_What you have to do_
All of the data should be restated word for word, with the pictures omitted.

_Given information_
________________________________________

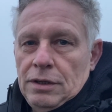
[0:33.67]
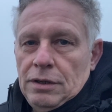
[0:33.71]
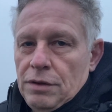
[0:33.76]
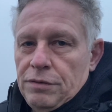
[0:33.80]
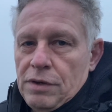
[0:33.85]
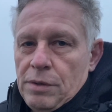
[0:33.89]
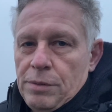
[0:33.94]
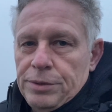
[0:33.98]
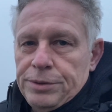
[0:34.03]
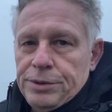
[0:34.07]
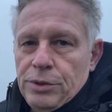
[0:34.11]
auf
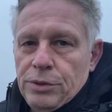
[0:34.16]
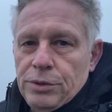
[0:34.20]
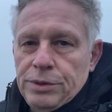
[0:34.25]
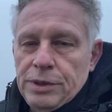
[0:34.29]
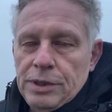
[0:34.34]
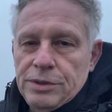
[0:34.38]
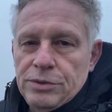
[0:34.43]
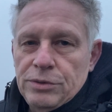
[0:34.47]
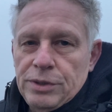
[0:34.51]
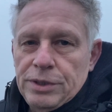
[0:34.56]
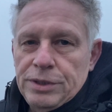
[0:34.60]
einmal tauchen
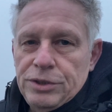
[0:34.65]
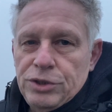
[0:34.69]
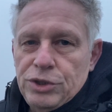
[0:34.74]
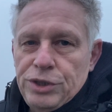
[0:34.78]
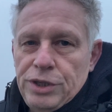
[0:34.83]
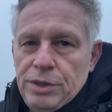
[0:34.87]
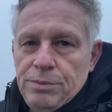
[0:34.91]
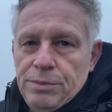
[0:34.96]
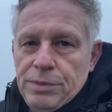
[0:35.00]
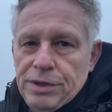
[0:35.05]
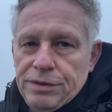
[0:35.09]
dann so ganz
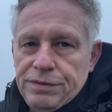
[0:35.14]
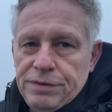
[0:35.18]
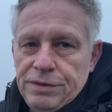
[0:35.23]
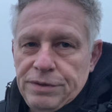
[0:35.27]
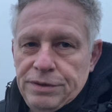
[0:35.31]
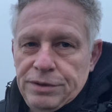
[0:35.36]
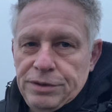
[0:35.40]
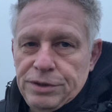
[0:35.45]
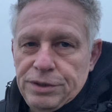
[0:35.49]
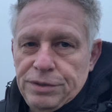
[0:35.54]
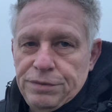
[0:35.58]

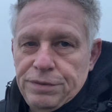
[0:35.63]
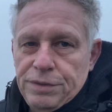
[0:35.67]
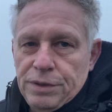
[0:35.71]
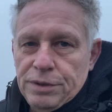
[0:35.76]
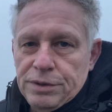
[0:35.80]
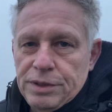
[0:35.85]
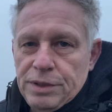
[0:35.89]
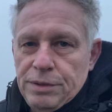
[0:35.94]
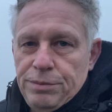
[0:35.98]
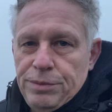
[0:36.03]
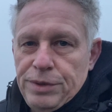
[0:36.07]
schemenhaft die Schiffe
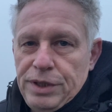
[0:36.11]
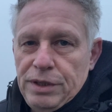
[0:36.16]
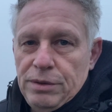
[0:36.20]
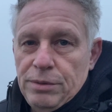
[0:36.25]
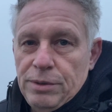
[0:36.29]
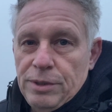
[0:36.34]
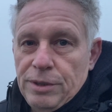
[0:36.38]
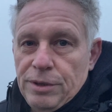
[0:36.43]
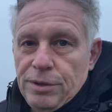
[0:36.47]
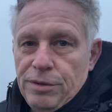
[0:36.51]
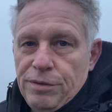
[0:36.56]
aus dem
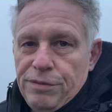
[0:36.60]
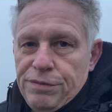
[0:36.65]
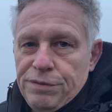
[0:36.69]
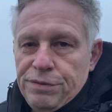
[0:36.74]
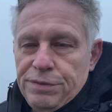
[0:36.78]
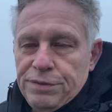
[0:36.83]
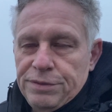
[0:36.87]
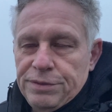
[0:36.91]
Nebel auf.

________________________________________

_Solution for this task_
[0:33.67]
[0:33.71]
[0:33.76]
[0:33.80]
[0:33.85]
[0:33.89]
[0:33.94]
[0:33.98]
[0:34.03]
[0:34.07]
[0:34.11]
auf
[0:34.16]
[0:34.20]
[0:34.25]
[0:34.29]
[0:34.34]
[0:34.38]
[0:34.43]
[0:34.47]
[0:34.51]
[0:34.56]
[0:34.60]
einmal tauchen
[0:34.65]
[0:34.69]
[0:34.74]
[0:34.78]
[0:34.83]
[0:34.87]
[0:34.91]
[0:34.96]
[0:35.00]
[0:35.05]
[0:35.09]
dann so ganz
[0:35.14]
[0:35.18]
[0:35.23]
[0:35.27]
[0:35.31]
[0:35.36]
[0:35.40]
[0:35.45]
[0:35.49]
[0:35.54]
[0:35.58]

[0:35.63]
[0:35.67]
[0:35.71]
[0:35.76]
[0:35.80]
[0:35.85]
[0:35.89]
[0:35.94]
[0:35.98]
[0:36.03]
[0:36.07]
schemenhaft die Schiffe
[0:36.11]
[0:36.16]
[0:36.20]
[0:36.25]
[0:36.29]
[0:36.34]
[0:36.38]
[0:36.43]
[0:36.47]
[0:36.51]
[0:36.56]
aus dem
[0:36.60]
[0:36.65]
[0:36.69]
[0:36.74]
[0:36.78]
[0:36.83]
[0:36.87]
[0:36.91]
Nebel auf.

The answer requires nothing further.